Feel free to take any topic that is not marked as in progress. Anyone who picks any topic needs to write a detailed wiki on the design, create an issue and add the wiki to the issue. After discussions with the group and reaching a consensus, we can proceed towards implementation.

Rack aware (In progress)

The goal of this project is to place the replicas of the partitions in a rack aware way. This would involve making the cluster manager rack aware and updating the tooling to manage partitions (create and modify) in a rack aware way.

Compaction

Today Ambry supports hard deletes. This involves zeroing out the bytes on the disk for the blobs that have been marked as deleted. This is largely because deletes are uncommon in a store that is used to host media. However, we would need to reclaim the storage in the future when we have more use cases where compaction will restore significant storage. This would involve identifying how to compact existing partitions while the system is running with minimal performance impact and ensuring read, writes and replication still continues to work.

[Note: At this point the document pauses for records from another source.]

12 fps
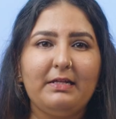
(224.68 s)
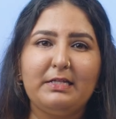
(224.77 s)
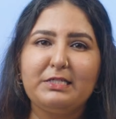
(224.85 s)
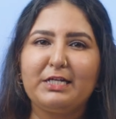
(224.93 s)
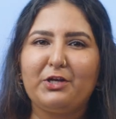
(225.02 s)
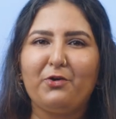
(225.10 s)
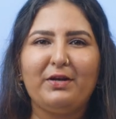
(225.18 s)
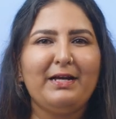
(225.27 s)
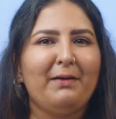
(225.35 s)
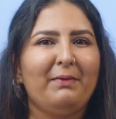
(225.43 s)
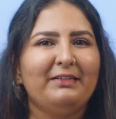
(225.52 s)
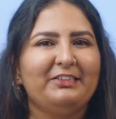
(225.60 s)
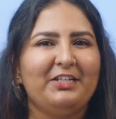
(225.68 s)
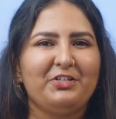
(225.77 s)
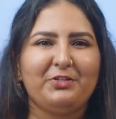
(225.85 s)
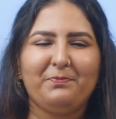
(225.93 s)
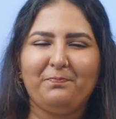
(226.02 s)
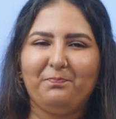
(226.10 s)
in the Security Command
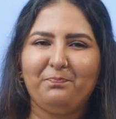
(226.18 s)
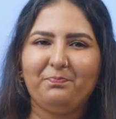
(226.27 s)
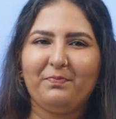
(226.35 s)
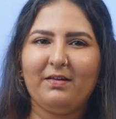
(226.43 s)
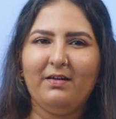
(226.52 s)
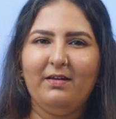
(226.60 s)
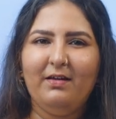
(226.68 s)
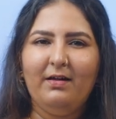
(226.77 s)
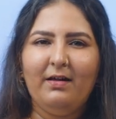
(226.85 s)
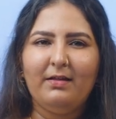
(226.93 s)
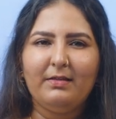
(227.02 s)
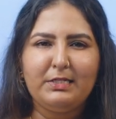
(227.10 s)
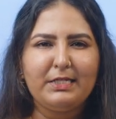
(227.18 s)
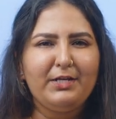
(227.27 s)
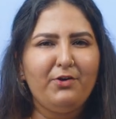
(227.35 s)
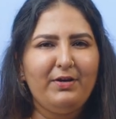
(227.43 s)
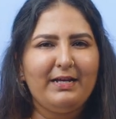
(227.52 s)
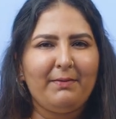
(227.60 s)
Center. The
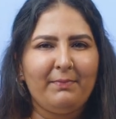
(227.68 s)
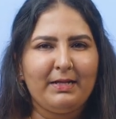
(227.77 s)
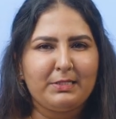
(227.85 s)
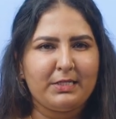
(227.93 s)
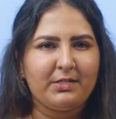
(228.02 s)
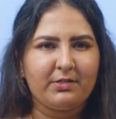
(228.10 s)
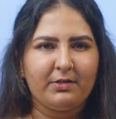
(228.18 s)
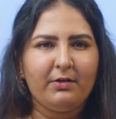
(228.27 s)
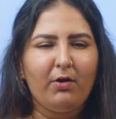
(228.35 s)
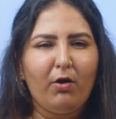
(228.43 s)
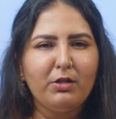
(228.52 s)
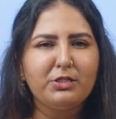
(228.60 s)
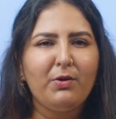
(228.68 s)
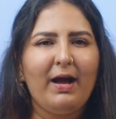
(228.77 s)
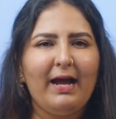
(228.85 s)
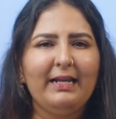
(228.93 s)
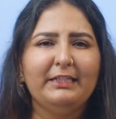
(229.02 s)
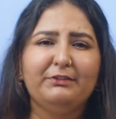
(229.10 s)
Security Command Center also
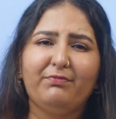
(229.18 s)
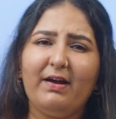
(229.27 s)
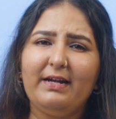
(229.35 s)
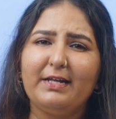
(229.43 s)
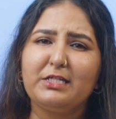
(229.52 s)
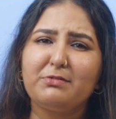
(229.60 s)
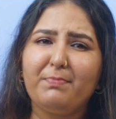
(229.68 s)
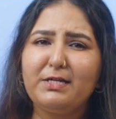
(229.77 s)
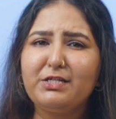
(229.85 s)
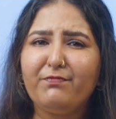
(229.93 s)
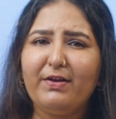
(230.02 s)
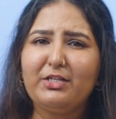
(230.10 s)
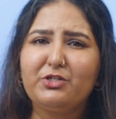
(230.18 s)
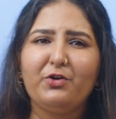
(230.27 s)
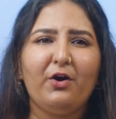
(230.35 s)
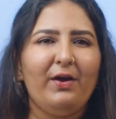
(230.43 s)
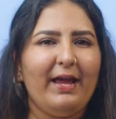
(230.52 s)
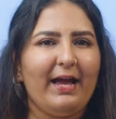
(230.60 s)
highlights findings specific to
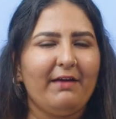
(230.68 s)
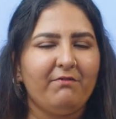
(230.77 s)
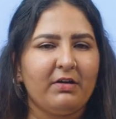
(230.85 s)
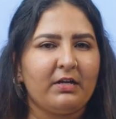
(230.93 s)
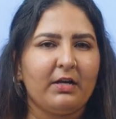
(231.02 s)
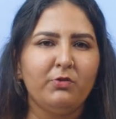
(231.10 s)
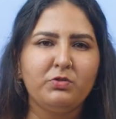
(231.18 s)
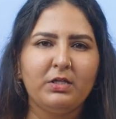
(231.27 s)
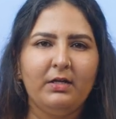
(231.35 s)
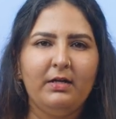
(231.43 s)
your AI workloads,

Dynamic cluster management

Currently, cluster management uses a hardware layout and partition layout files to manage the cluster. Any cluster management requires updating these files and pushing to the cluster and restarting the machines. We would like to do this dynamically and make it automated if possible. To do that, we need to move to a dynamic cluster management such as Zookeeper, Helix or a consensus library such as Raft. We would also need to introduce the notion of a controller per cluster that can execute the cluster operations and help to automate tasks in the future.

Containers/Buckets

We would like to introduce the notion of container/bucket that would help to define a namespace for objects. Once this is defined, we could define acls, quotas etc at this level.

Authorization/Authentication

We current support encryption between servers and between frontend and servers. However, we would need to introduce authorization and authentication for clients. This would depend on the container/bucket work. Once that is done, we would need to introduce a way to define acls and enforce them.